Une chienne piquée par une tique

Un cas de la maladie de Lyme a récemment été répertorié à Saguenay, alors qu’une tique a piqué une chienne de Lac-Kénogami.

Véronique Tremblay, la maîtresse de Tara, un labernois de cinq ans, et sa voisine Catherine Bergeron ont remarqué en mai dernier qu’une tique se trouvait sur la peau de l’animal domestique.

Elles ont tenu à diffuser l’information afin que les propriétaires d’animaux portent une attention particulière à cette tique, mais aussi pour que les citoyens en soient aussi avisés afin de prévenir une infection de la maladie de Lyme chez l’humain.

« Nous avons remarqué la présence de la tique le 28 mai. Nous avons amené le chien et la tique chez le vétérinaire afin d’en savoir un peu plus. Le 27 juillet, nous avons reçu les résultats de l’analyse de la tique et il a été démontré qu’elle était porteuse de la maladie de Lyme », racontent les deux dames lors d’un entretien avec Le Progrès.

« Le vétérinaire a fait une prise de sang sur la chienne Tara le 22 août. Le lendemain, nous avions les résultats voulant que la prise de sang était positive à la maladie de Lyme (borrelia burgdorferi ou borréliose) », mentionnent-elles.

Le vétérinaire a prescrit des antibiotiques la chienne de 61 livres, pour une durée de deux semaines. Une seconde prise de sang sera effectuée dans trois mois, en novembre, afin de s’assurer que la chienne n’est plus atteinte de la maladie.

Le docteur Robin Tremblay, vétérinaire de la Clinique vétérinaire de Jonquière, a effectivement analysé Tara et a pu faire les prises de sang pour déterminer si l’animal était porteur de la maladie de Lyme.

La propriétaire du chien s’était rendue à son bureau de Jonquière après avoir remarqué une petite bosse. La tique a été découverte. Ces bestioles sont souvent porteuses de la borréliose. Une certaine surprise a été constatée lorsque les tests sanguins se sont révélés positifs à la maladie de Lyme.

« Avec le traitement à l’antibiotique, à très bonnes doses, cela devrait être efficace à 95 pour cent. Tout devrait rentrer dans l’ordre », estime le vétérinaire.

« J’ai eu quelques cas similaires au fil des années et tous provenaient du secteur de Lac-Kénogami. Ce n’est pas scientifique comme analyse, mais chaque fois que des gens viennent me voir avec leur animal ayant été piqué par une tique, je leur suggère fortement de faire une prise de sang », précise Robin Tremblay.

Symptômes
Si la tique s’attaque surtout aux animaux poilus, elle peut aussi s’agripper à l’humain.
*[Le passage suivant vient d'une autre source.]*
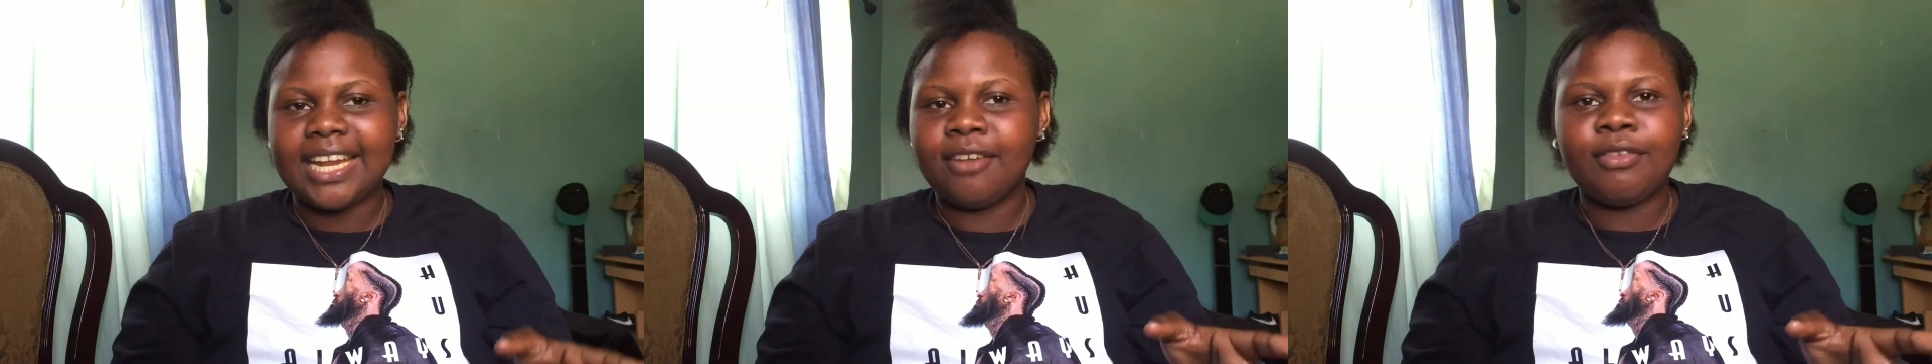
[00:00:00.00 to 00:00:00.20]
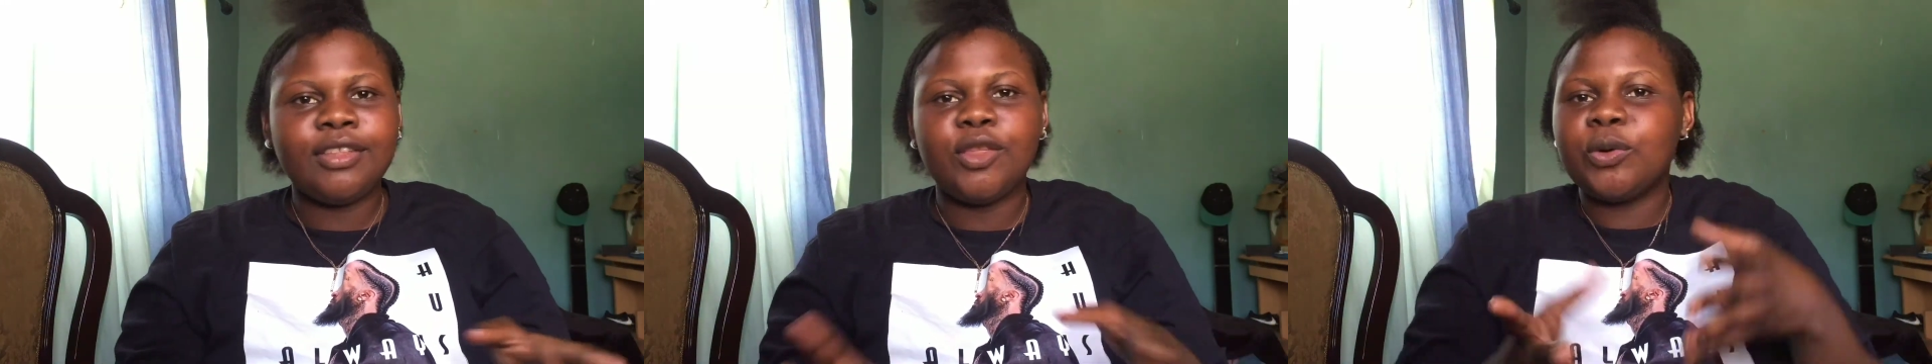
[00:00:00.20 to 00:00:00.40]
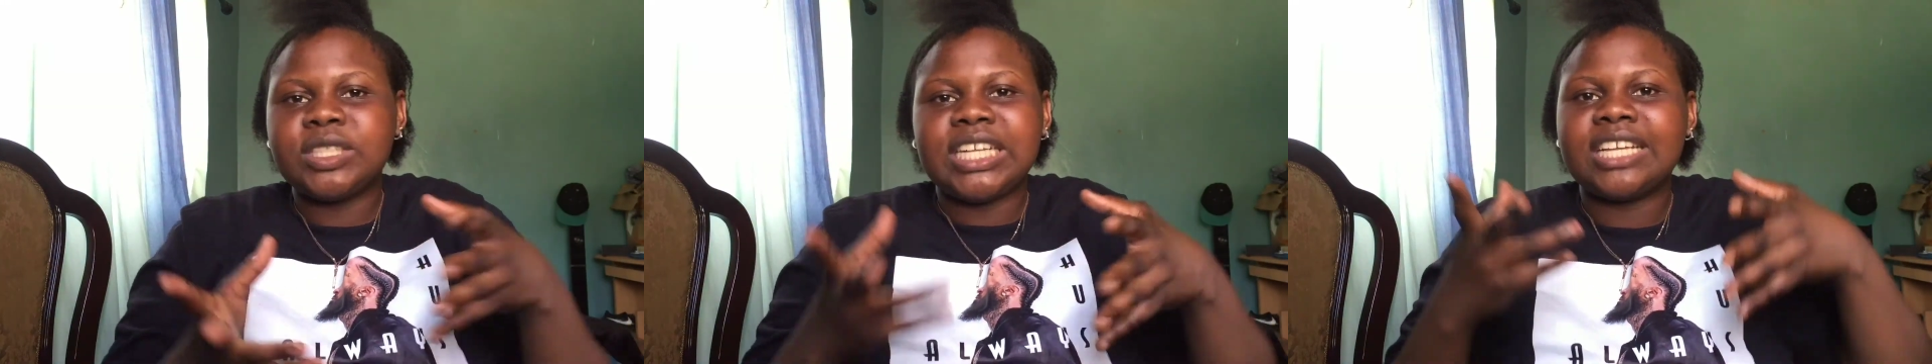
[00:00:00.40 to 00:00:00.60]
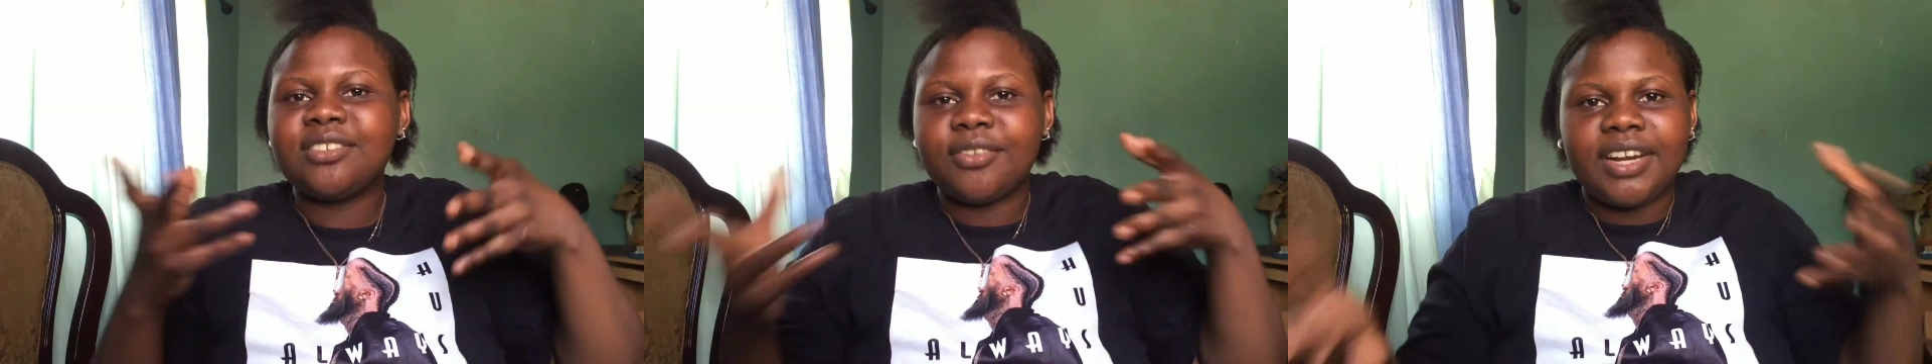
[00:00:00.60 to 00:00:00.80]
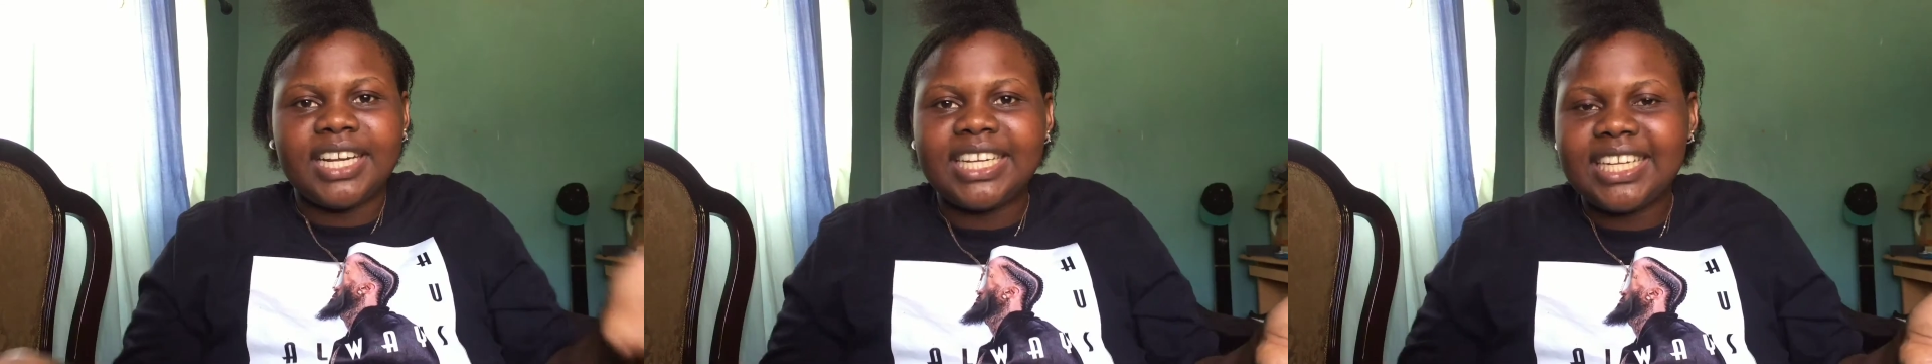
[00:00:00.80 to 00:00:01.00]
everything was just
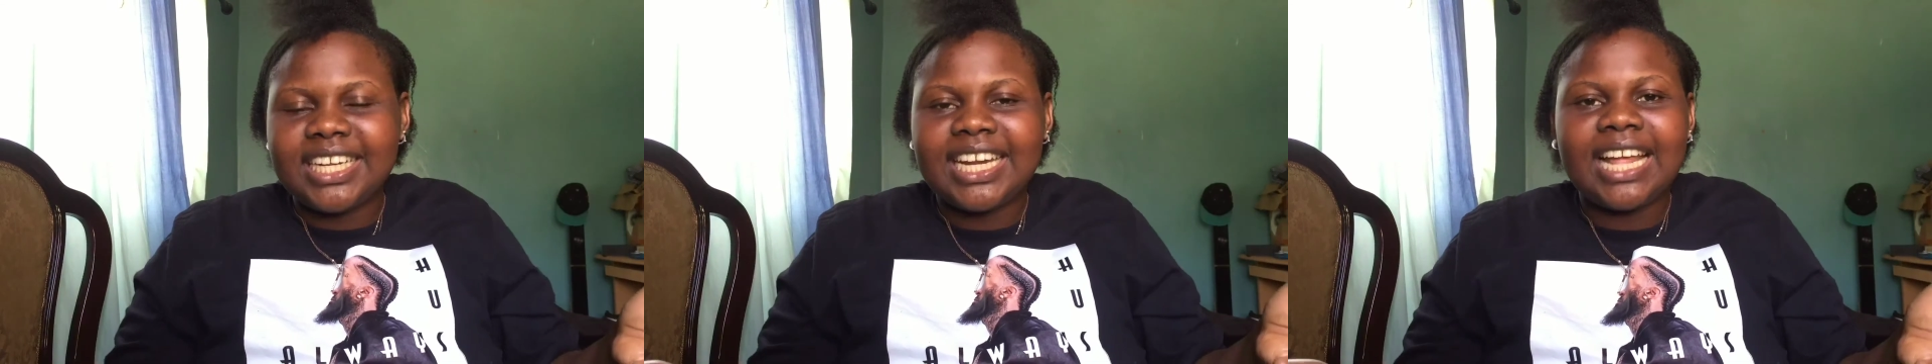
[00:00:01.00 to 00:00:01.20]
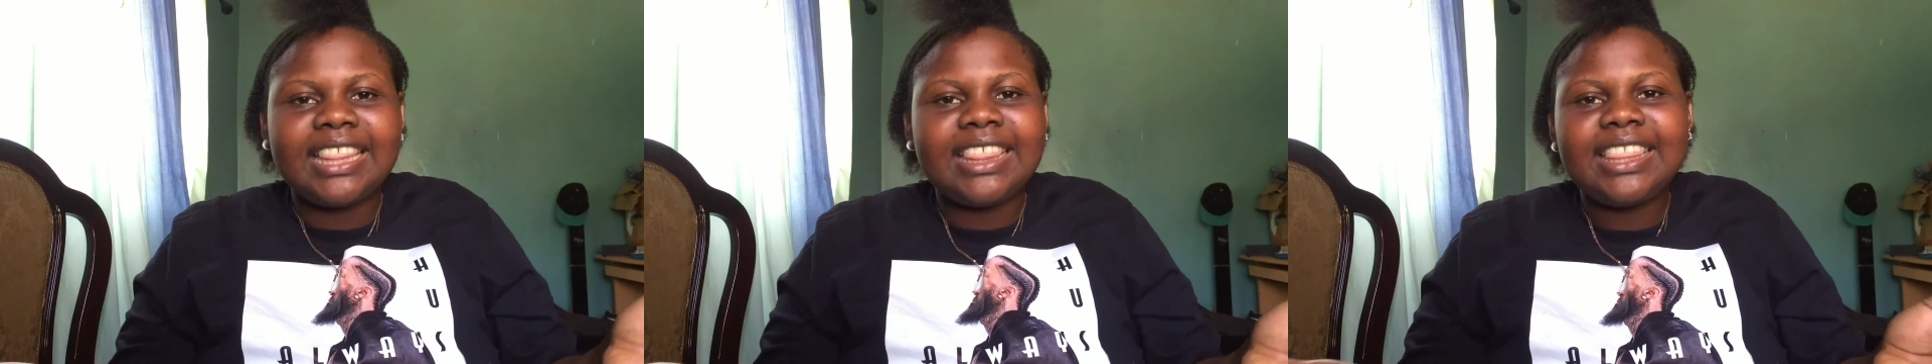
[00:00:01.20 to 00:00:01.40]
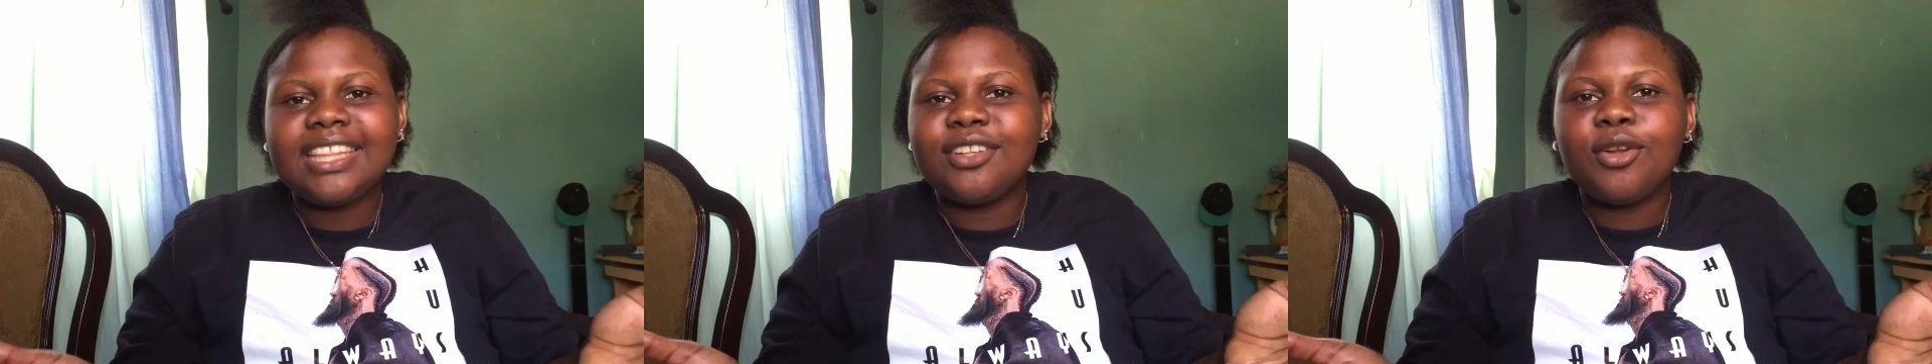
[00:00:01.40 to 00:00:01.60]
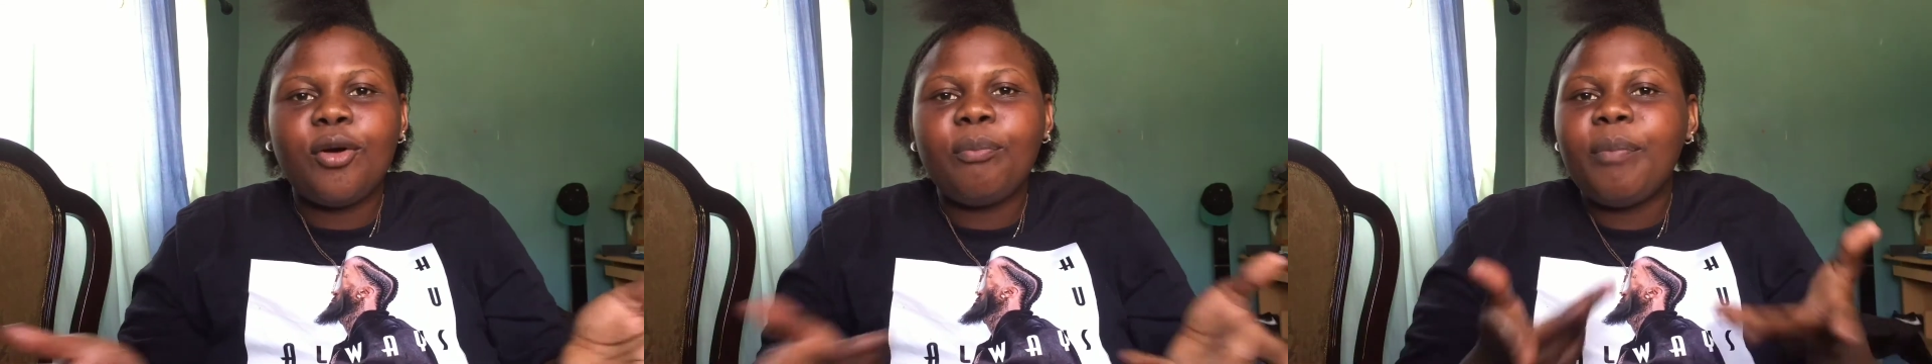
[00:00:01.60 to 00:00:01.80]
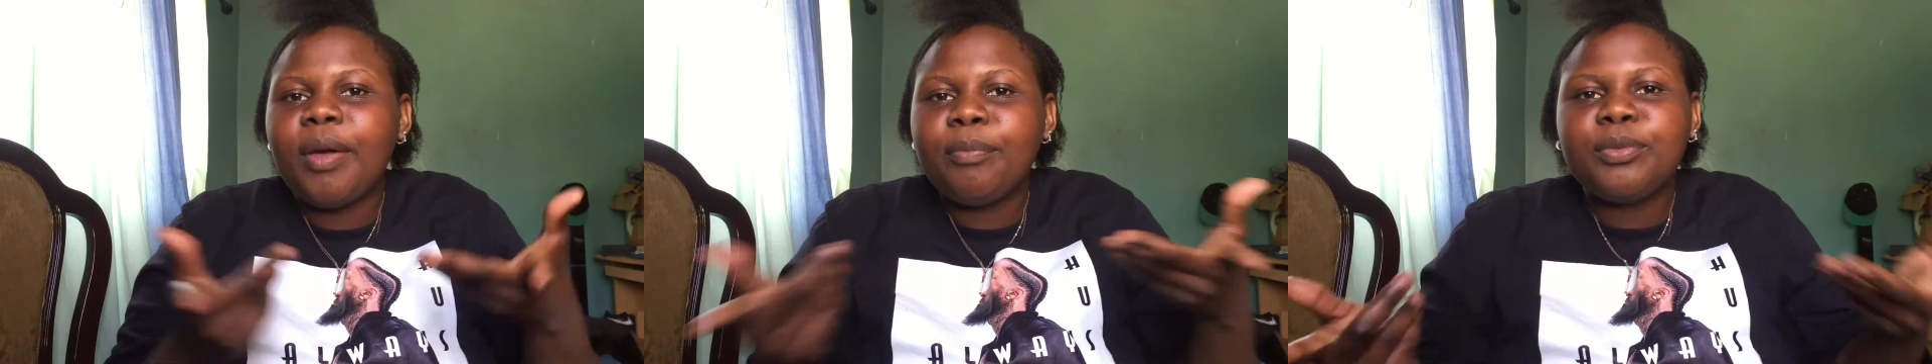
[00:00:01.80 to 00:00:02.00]
ready. No
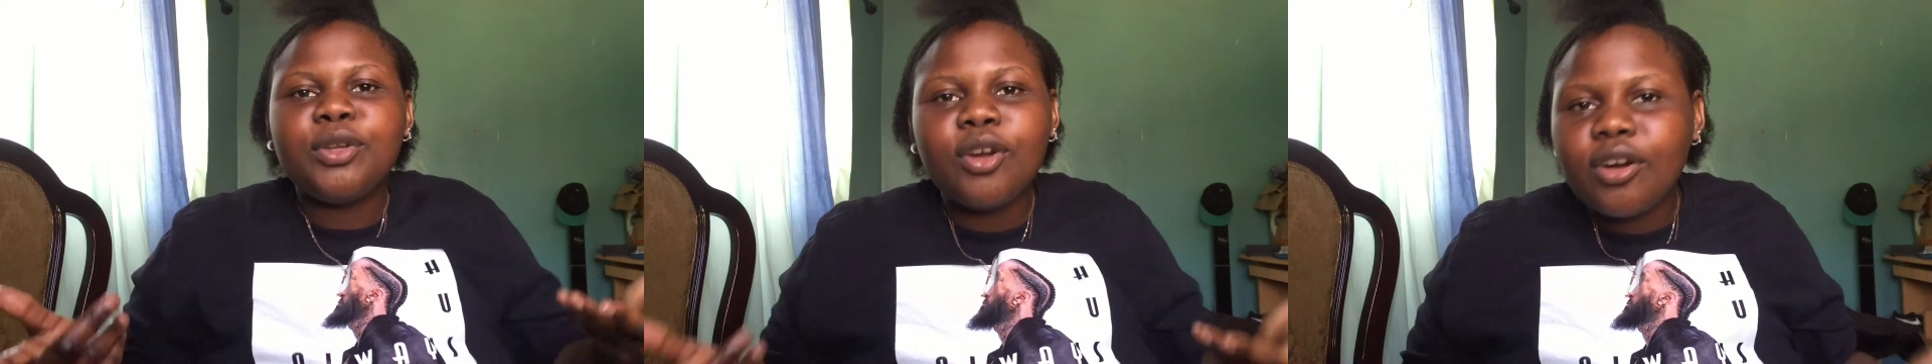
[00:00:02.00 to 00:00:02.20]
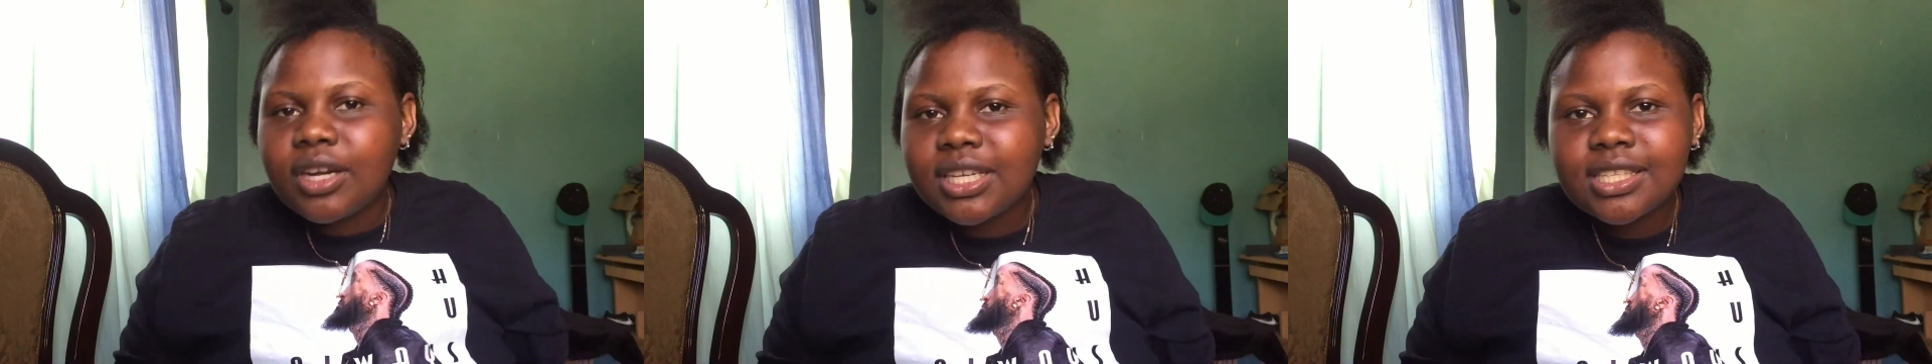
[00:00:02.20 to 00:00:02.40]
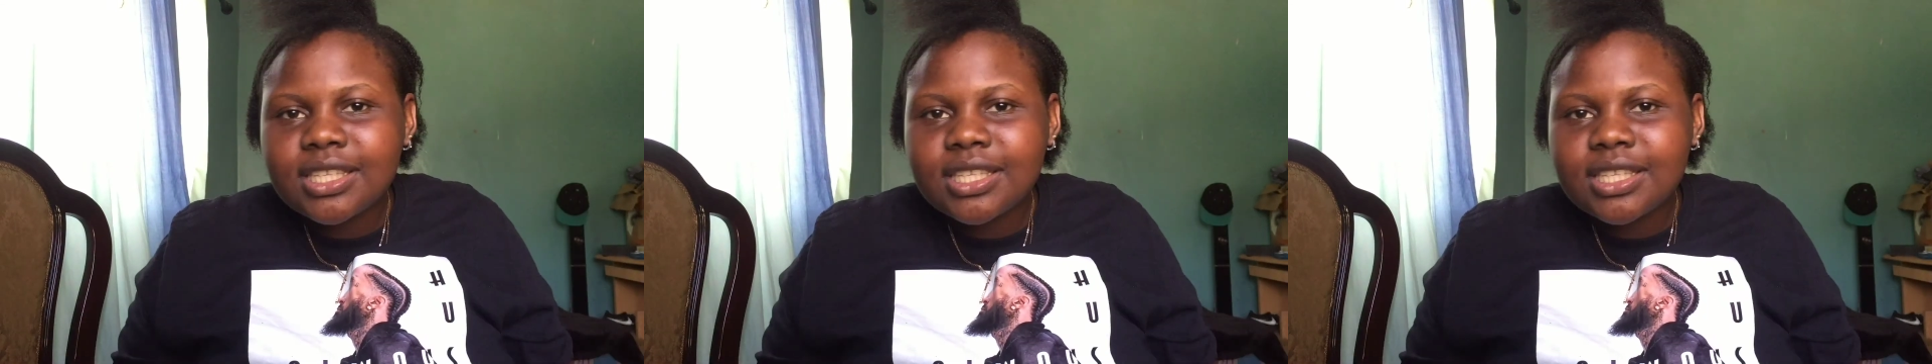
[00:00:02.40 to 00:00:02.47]
pep talks.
Santé Canada précise que les symptômes varient d’une personne à une autre, mais que les signes apparaissent habituellement de trois à 30 jours après la piqûre de l’insecte.

On peut dénoter des symptômes de la grippe, une éruption cutanée, de la fièvre, des frissons, des maux de tête, de la fatigue, des douleurs musculaires et articulaires et la présence de ganglions lymphatiques enflés.

Le Labernois de cinq ans a été piqué par une tique ayant été contractée la maladie de Lyme.

Santé Canada, sur son site Internet, spécifie que si les symptômes ne sont pas traités, cela peut entraîner des conséquences importantes comme des maux de tête sévères, une paralysie faciale, des douleurs intermittentes musculaires, des os, des articulations et des tendons.

On parle même de troubles cardiaques (palpitations et rythme anormal), des troubles neurologiques (confusion mentale, étourdissements, perte de mémoire, etc.).